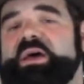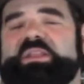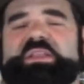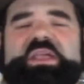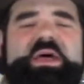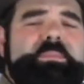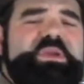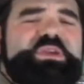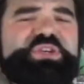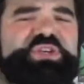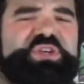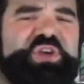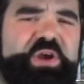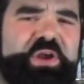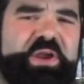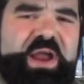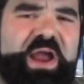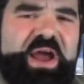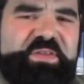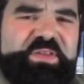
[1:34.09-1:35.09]
let me show
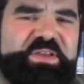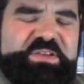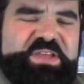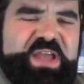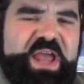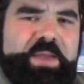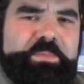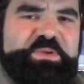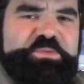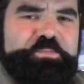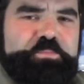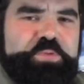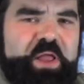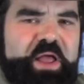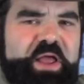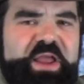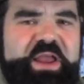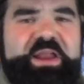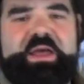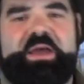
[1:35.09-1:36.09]
you how this game is
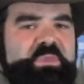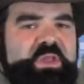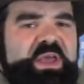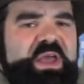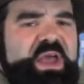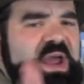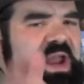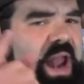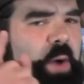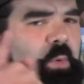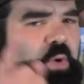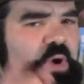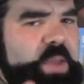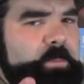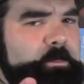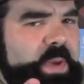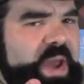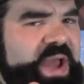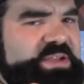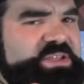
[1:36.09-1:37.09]
played, and I will
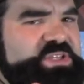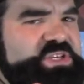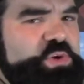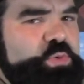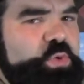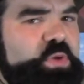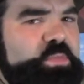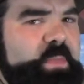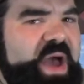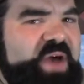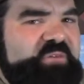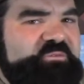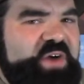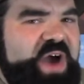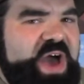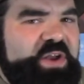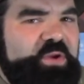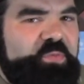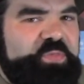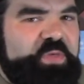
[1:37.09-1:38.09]
get back to you with my
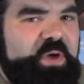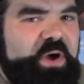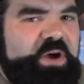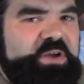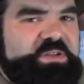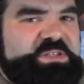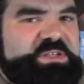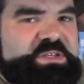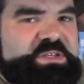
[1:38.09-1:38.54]
final thoughts.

----

- [Directions for this task] Could every entry be restated word for word, pictures excluded?

- [Answer to this problem]
[1:34.09-1:35.09]
let me show
[1:35.09-1:36.09]
you how this game is
[1:36.09-1:37.09]
played, and I will
[1:37.09-1:38.09]
get back to you with my
[1:38.09-1:38.54]
final thoughts.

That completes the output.